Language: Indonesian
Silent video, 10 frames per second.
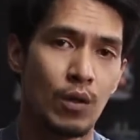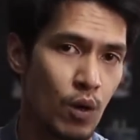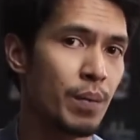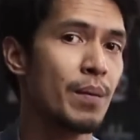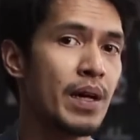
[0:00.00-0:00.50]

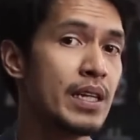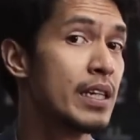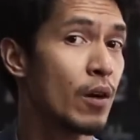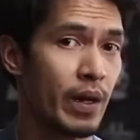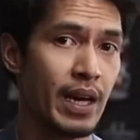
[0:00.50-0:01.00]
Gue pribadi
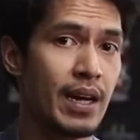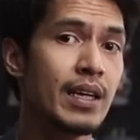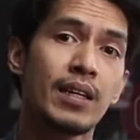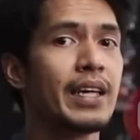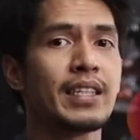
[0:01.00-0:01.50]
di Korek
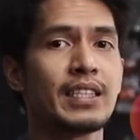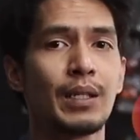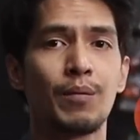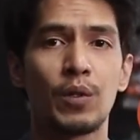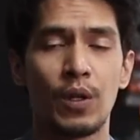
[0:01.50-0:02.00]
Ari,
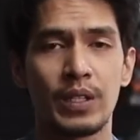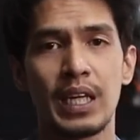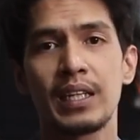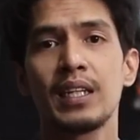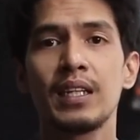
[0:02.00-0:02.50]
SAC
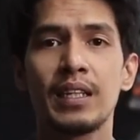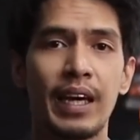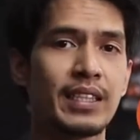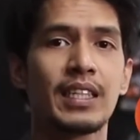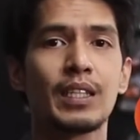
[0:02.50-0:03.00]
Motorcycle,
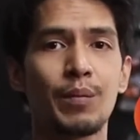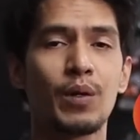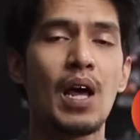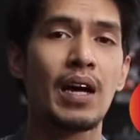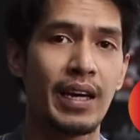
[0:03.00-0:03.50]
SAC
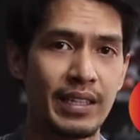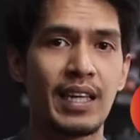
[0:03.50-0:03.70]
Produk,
==
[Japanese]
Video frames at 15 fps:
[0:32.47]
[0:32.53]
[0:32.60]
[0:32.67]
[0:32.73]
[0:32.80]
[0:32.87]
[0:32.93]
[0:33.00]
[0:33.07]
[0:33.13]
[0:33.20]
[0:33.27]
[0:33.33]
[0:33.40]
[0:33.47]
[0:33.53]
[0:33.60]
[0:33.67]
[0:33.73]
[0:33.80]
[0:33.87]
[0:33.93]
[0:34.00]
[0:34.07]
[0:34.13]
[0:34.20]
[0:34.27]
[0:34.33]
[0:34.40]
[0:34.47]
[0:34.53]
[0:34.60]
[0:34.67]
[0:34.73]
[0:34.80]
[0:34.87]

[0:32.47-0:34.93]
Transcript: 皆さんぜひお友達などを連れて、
---
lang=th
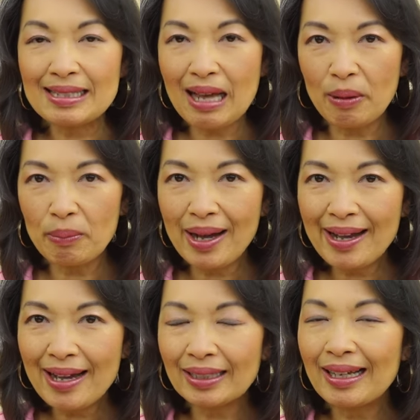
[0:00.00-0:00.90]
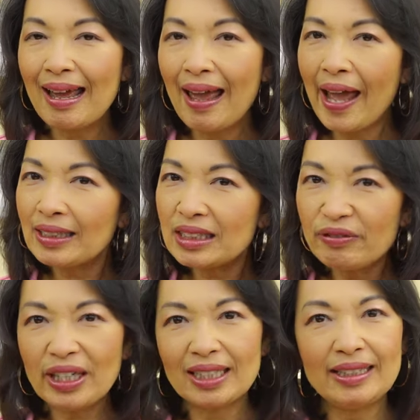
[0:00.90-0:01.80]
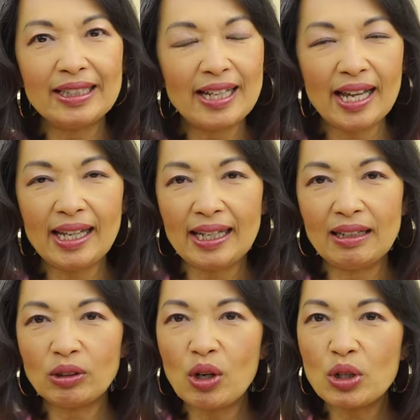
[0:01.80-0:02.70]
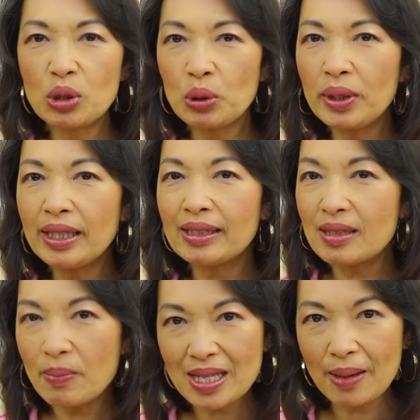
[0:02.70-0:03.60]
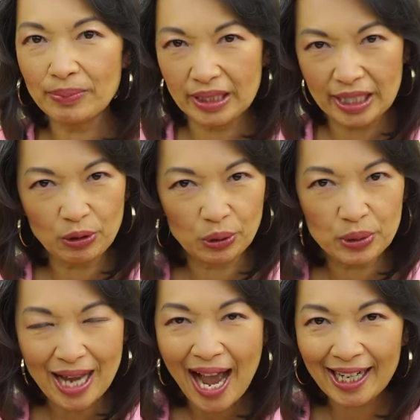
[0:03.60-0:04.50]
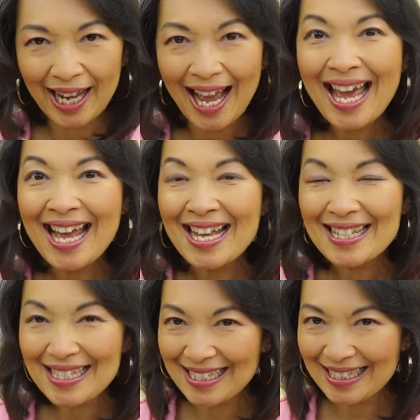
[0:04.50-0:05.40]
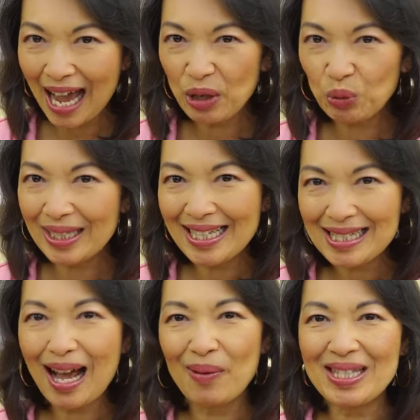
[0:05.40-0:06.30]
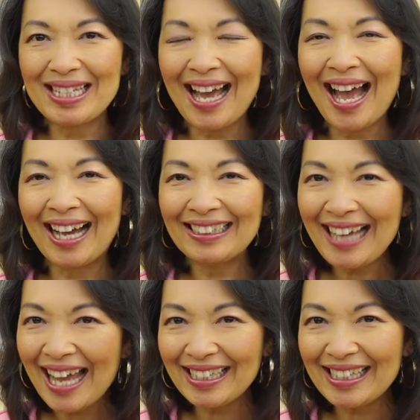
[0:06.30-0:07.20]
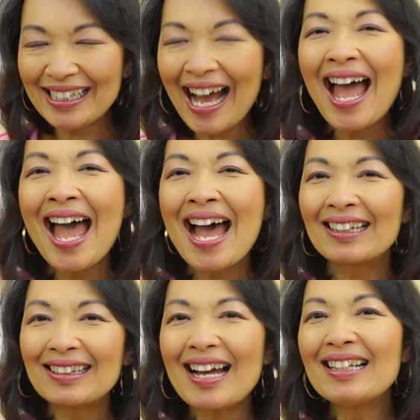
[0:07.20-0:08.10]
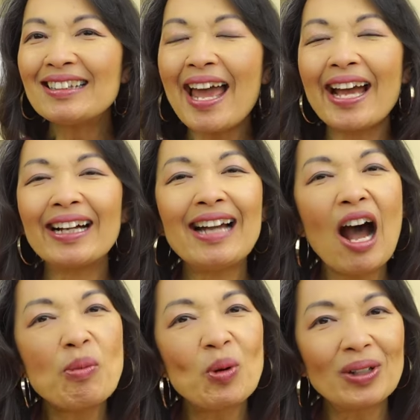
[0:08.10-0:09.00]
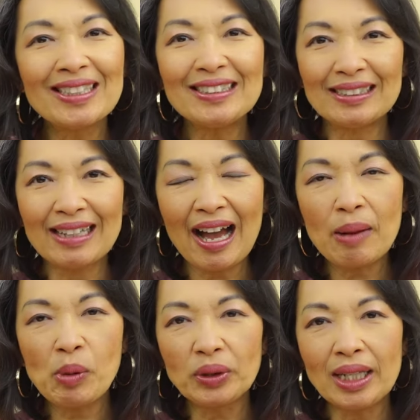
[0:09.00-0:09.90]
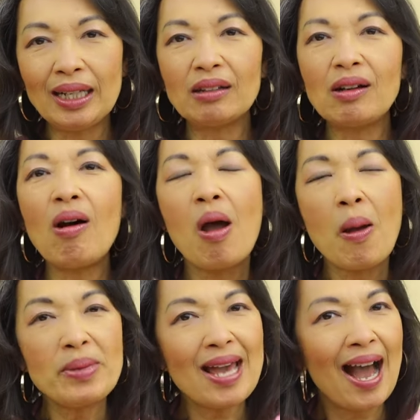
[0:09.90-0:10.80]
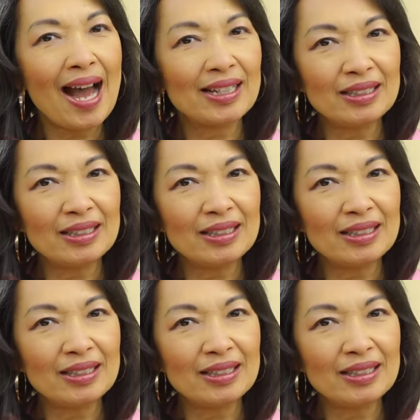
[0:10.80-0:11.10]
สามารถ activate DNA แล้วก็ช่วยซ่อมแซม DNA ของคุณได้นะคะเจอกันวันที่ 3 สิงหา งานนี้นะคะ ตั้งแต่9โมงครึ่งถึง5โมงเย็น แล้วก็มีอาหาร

» Problem description
Search the data above for the word "frames" and show every line that has it.

» Exercise answer
Silent video, 10 frames per second.
Video frames at 15 fps:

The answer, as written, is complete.